As per the benchmarks, the Radeon Instinct MI100 delivers around 13% better FP32 performance versus the Ampere A100 and over 2x performance increase versus the Volta V100 GPUs. The perf to value ratio is also compared with the MI100 offering around 2.4x better value compared to the V100S and 50% better value than the Ampere A100. It is also shown that the performance scaling is near-linear even with up to 32 GPU configurations in Resenet which is quite impressive.
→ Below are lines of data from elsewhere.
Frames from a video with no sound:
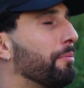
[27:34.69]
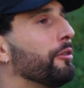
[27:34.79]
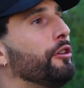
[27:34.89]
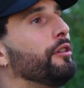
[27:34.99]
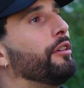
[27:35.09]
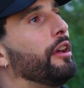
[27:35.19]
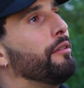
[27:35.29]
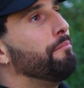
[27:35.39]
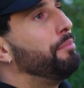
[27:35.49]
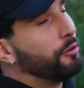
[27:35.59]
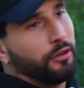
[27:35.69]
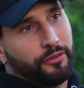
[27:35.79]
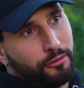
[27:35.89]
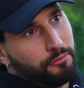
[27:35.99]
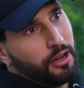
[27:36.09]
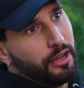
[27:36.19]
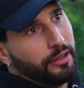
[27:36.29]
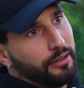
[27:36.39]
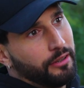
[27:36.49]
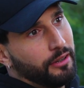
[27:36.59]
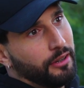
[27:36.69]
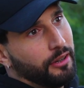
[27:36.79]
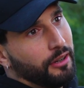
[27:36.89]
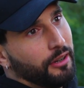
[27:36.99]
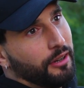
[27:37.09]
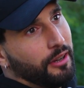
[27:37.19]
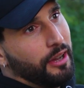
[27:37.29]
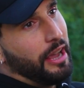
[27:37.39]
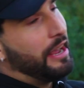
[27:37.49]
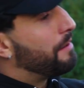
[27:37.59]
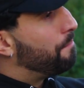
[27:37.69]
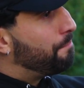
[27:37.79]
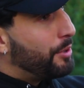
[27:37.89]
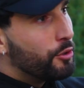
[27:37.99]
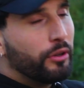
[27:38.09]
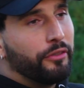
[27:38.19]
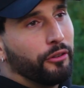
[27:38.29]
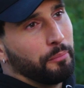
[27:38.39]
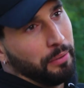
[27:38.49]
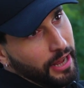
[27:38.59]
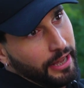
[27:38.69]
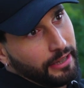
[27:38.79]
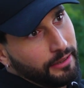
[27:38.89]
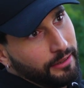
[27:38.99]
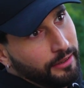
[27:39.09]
producing beautiful wines in a beautiful place,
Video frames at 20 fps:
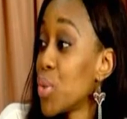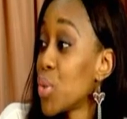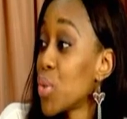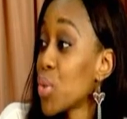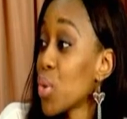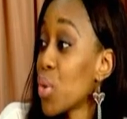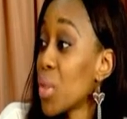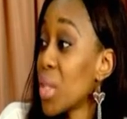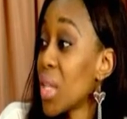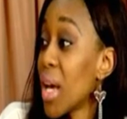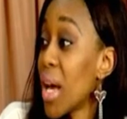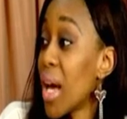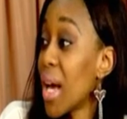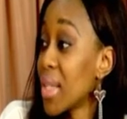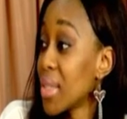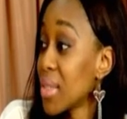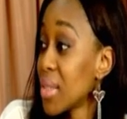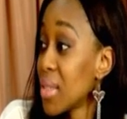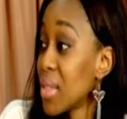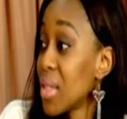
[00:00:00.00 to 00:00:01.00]
to someone that
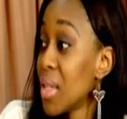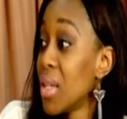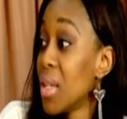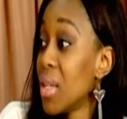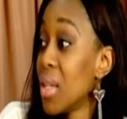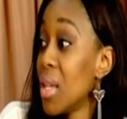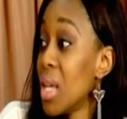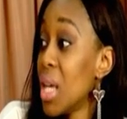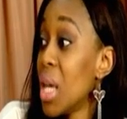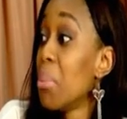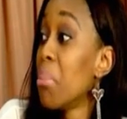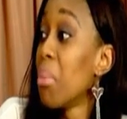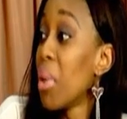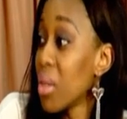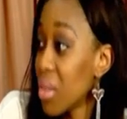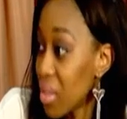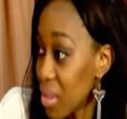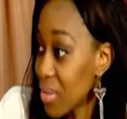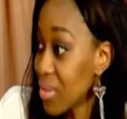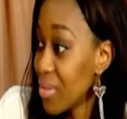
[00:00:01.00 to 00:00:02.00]
has a
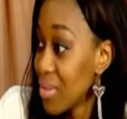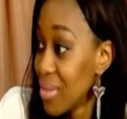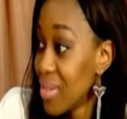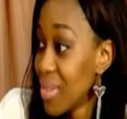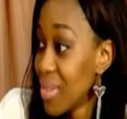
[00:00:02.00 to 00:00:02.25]
mother,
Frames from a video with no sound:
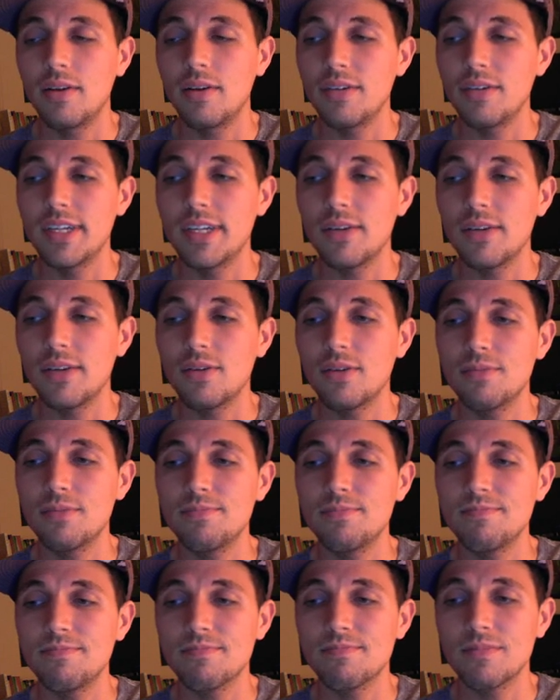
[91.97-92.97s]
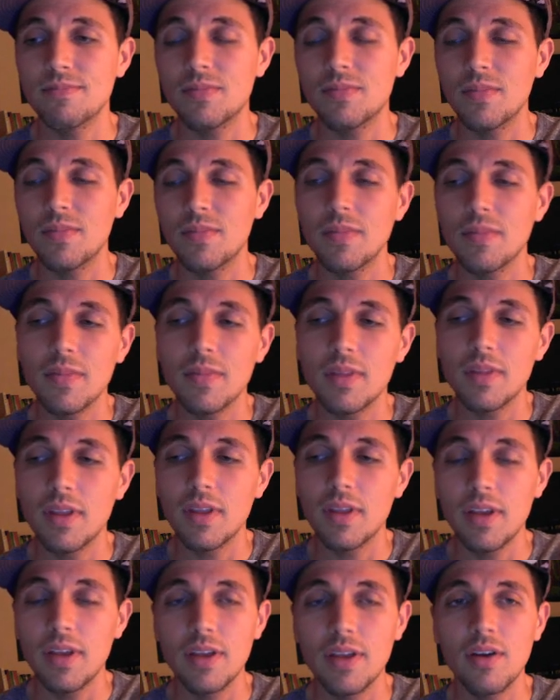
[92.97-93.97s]
so,
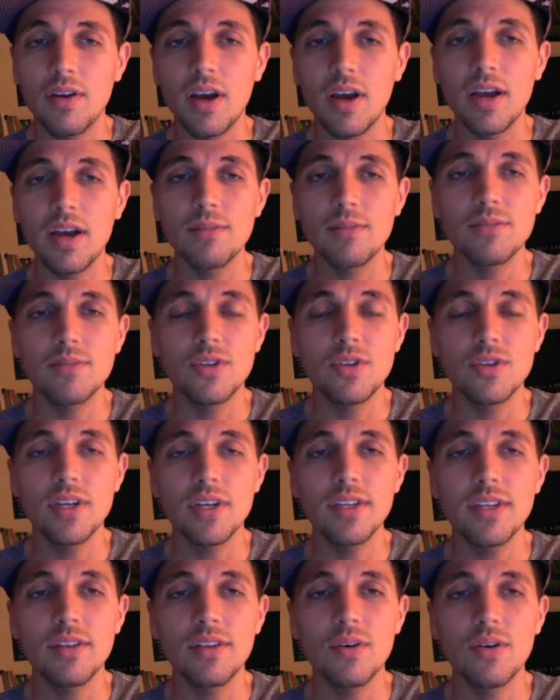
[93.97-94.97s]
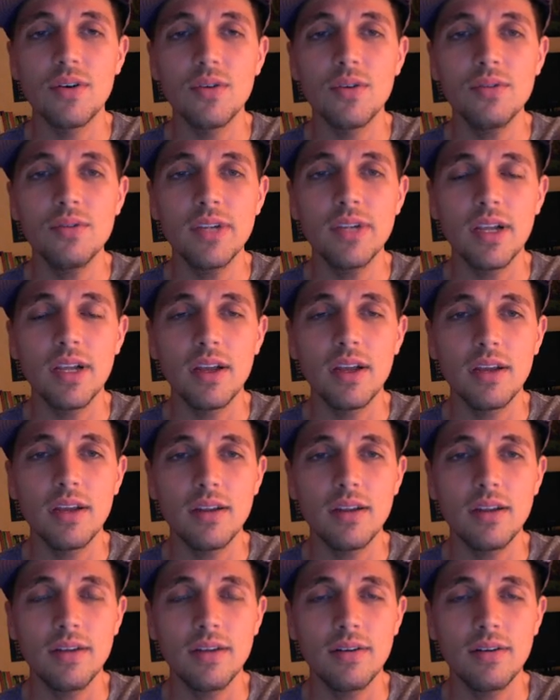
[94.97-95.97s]
you know, I had him drinking those.
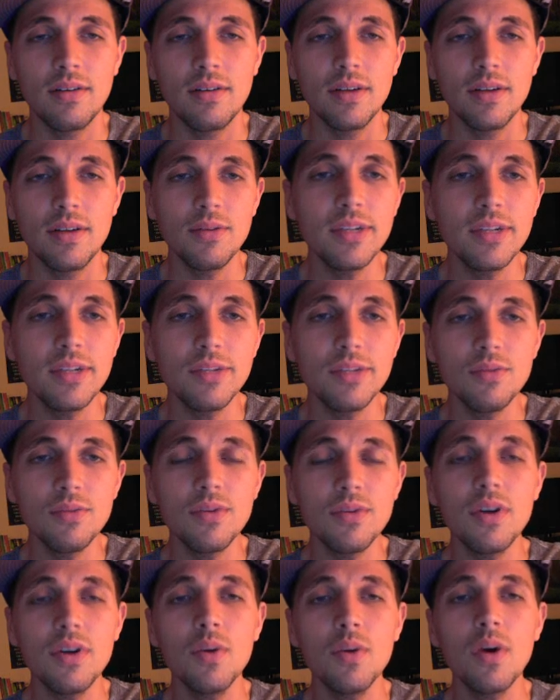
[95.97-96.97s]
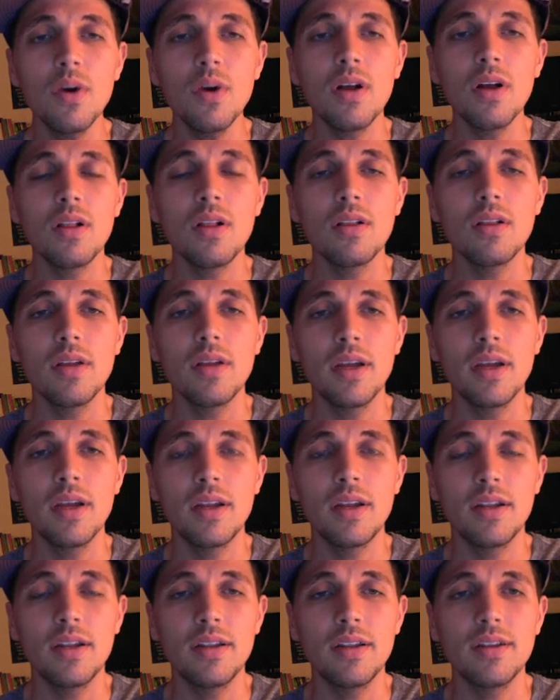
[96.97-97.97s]
He was doing very well.
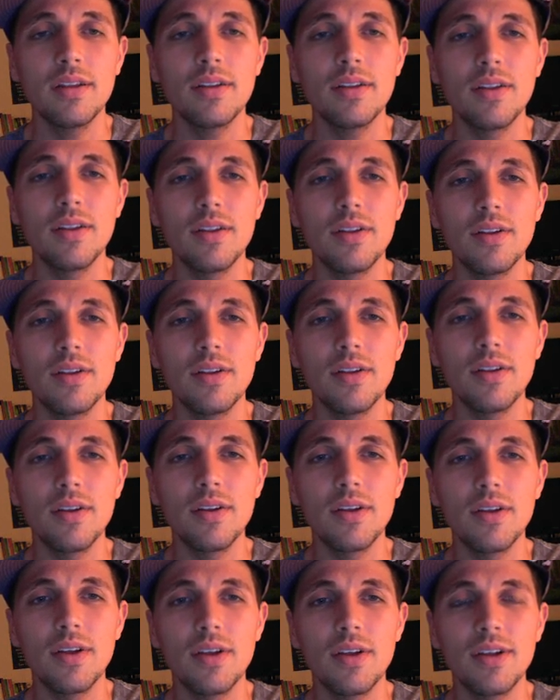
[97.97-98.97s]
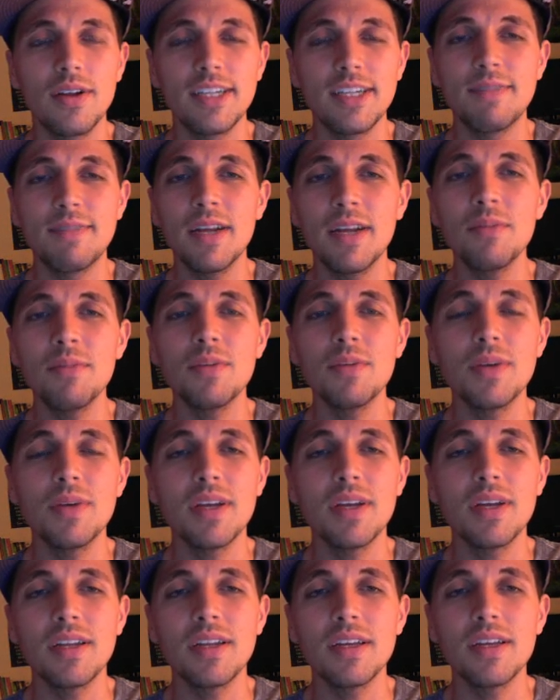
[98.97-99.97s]
And his family
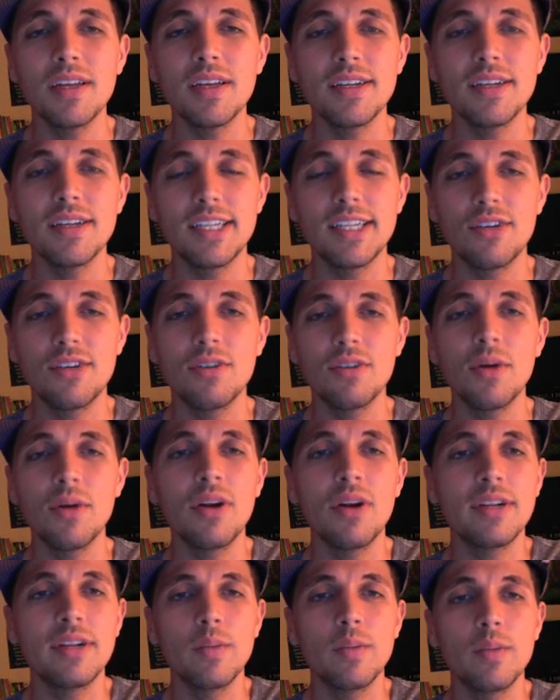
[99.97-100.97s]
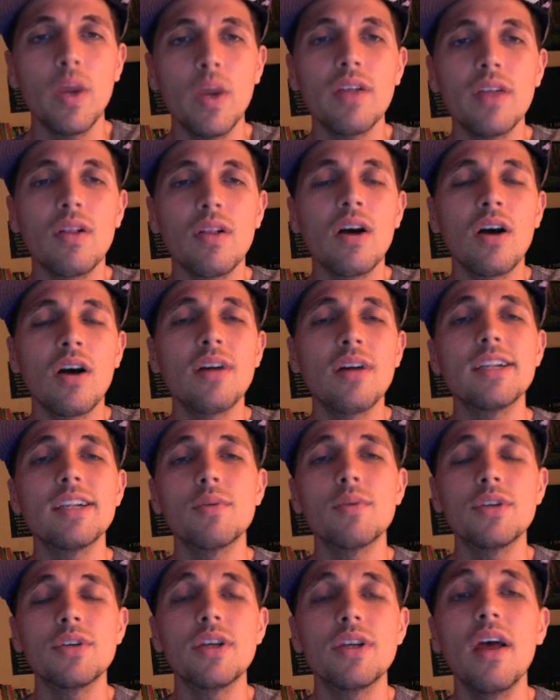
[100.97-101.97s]
began to get concerned about his weight loss,
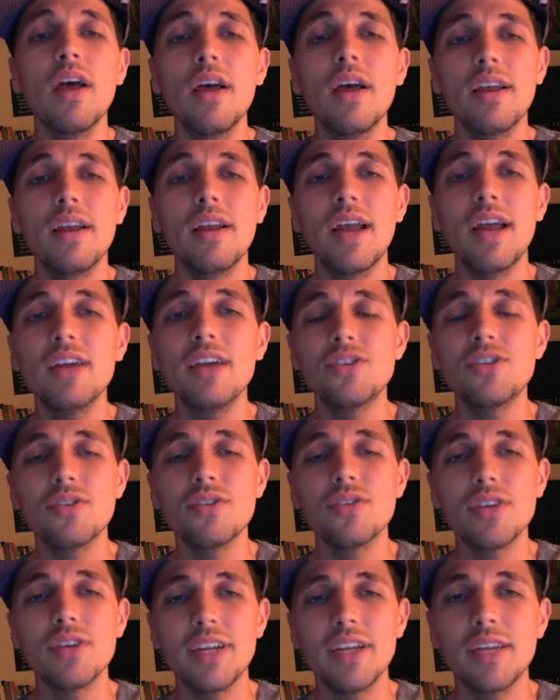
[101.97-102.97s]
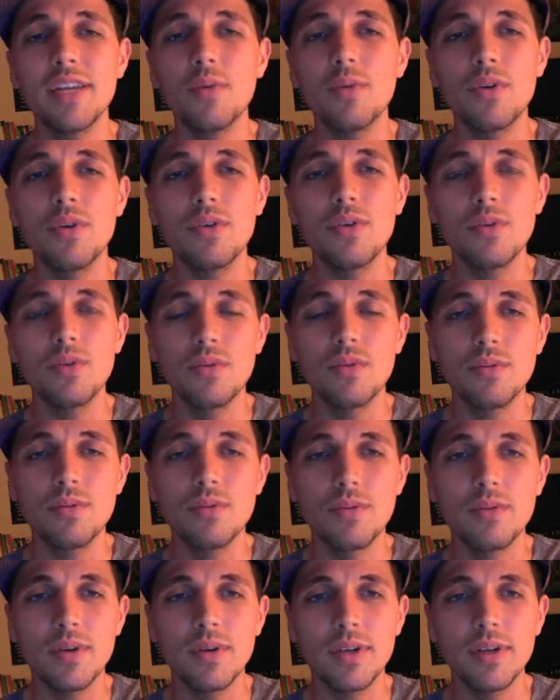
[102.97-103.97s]
which naturally anyone who
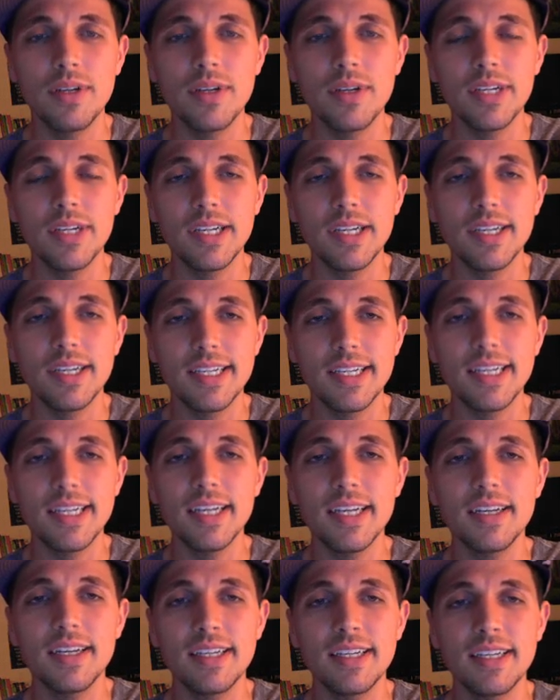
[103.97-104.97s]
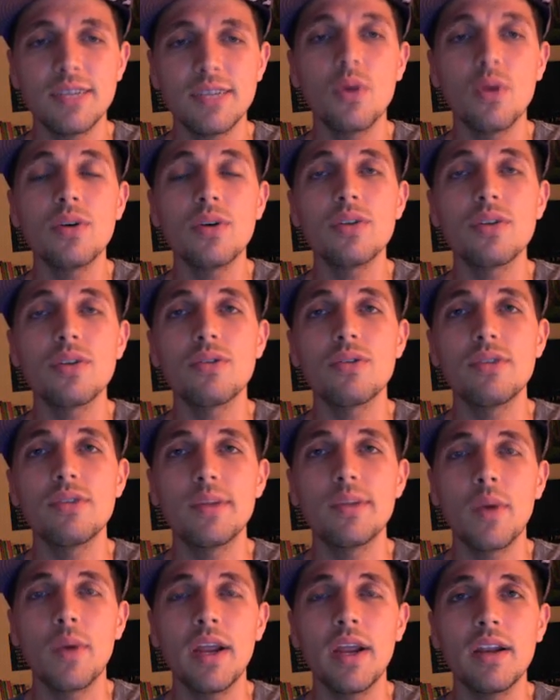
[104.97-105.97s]
is sick is going to
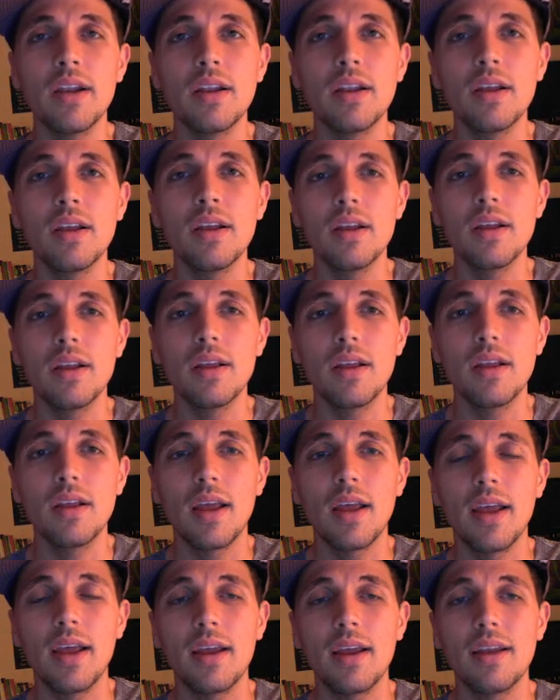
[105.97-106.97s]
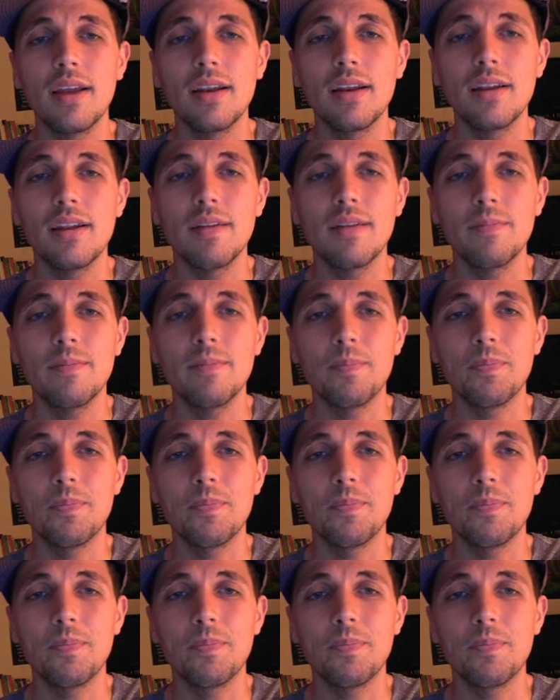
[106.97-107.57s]
lose weight. And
AMD Radeon Instinct MI100 vs NVIDIA's Ampere A100 HPC Accelerator (Image Credits: AdoredTV):
With that said, the slides also mention that AMD will offer much better performance and value in three specific segments which include Oil & Gas, Academia, and HPC & Machine Learning. In the rest of the HPC workloads such as AI & data analytics, NVIDIA will offer much superior performance with its A100 accelerator. NVIDIA also holds the benefit of Multi-Instance GPU architecture over AMD. The performance metrics show 2.5x better FP64 performance, 2x better FP16 performance, and twice the tensor performance thanks to the latest gen Tensor cores on the Ampere A100 GPU.
In addition to the Instinct MI100, AMD is also going to introduce its Instinct V640 and V620 GPU accelerators. Specifications of these products are not known yet but we will learn more on them soon.
AMD has proved that they can offer more FLOPs at a competitive price so maybe that is where Arcturus would be targetting. With 2H 2020 now set for the Radeon Instinct MI100, we will soon know how AMD's latest CDNA architecture competes against NVIDIA's Ampere based A100 GPU accelerator in the HPC segment.